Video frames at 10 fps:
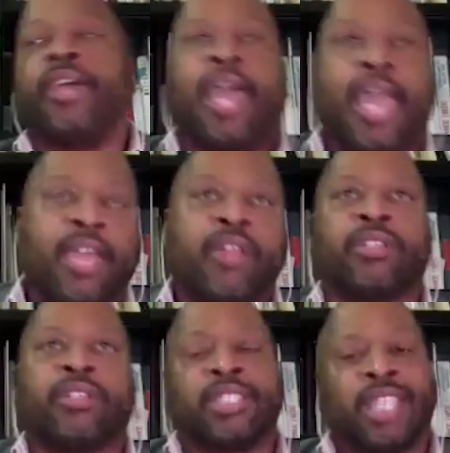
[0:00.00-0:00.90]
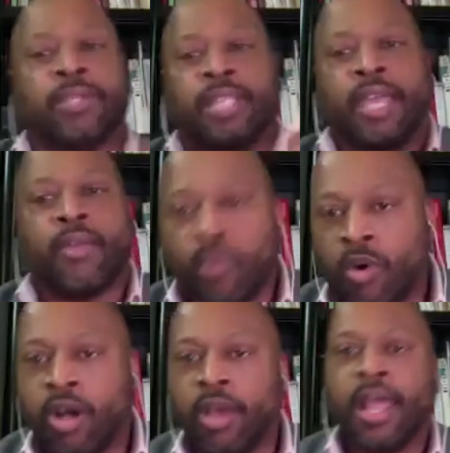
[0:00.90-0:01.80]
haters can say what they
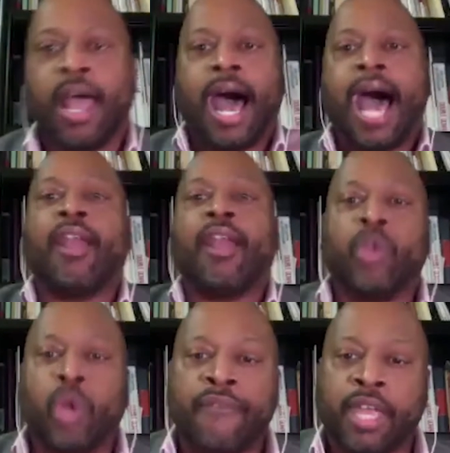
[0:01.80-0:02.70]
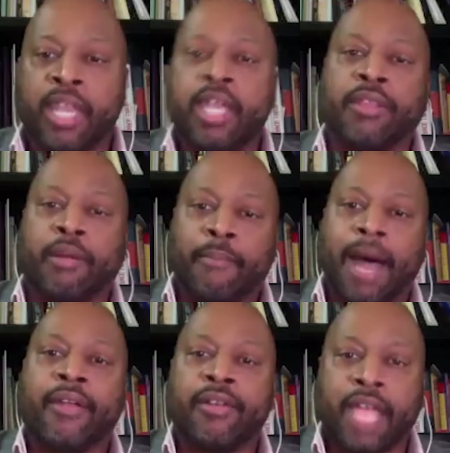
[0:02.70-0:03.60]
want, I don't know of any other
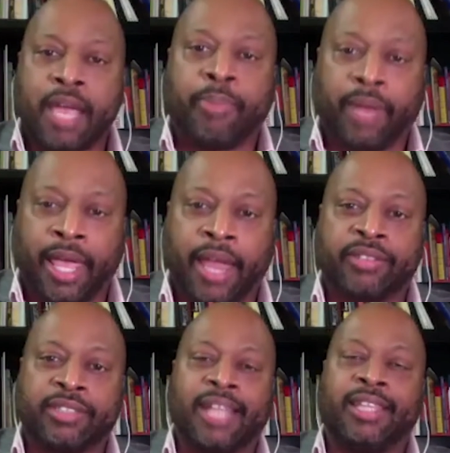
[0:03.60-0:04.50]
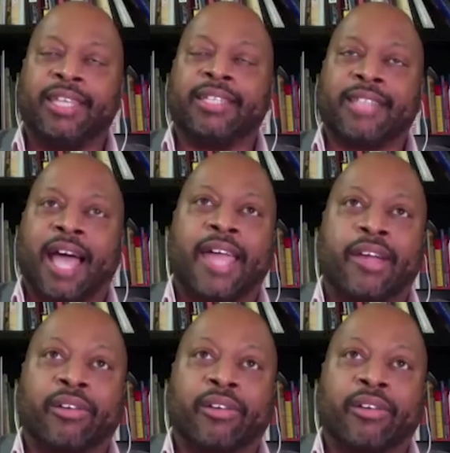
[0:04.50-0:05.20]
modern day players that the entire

*YOUR GOAL:*
Pictures stay out; everything else in the listing above gets repeated exactly.

*SOLVED PROBLEM:*
Video frames at 10 fps:
[0:00.00-0:00.90]
[0:00.90-0:01.80]
haters can say what they
[0:01.80-0:02.70]
[0:02.70-0:03.60]
want, I don't know of any other
[0:03.60-0:04.50]
[0:04.50-0:05.20]
modern day players that the entire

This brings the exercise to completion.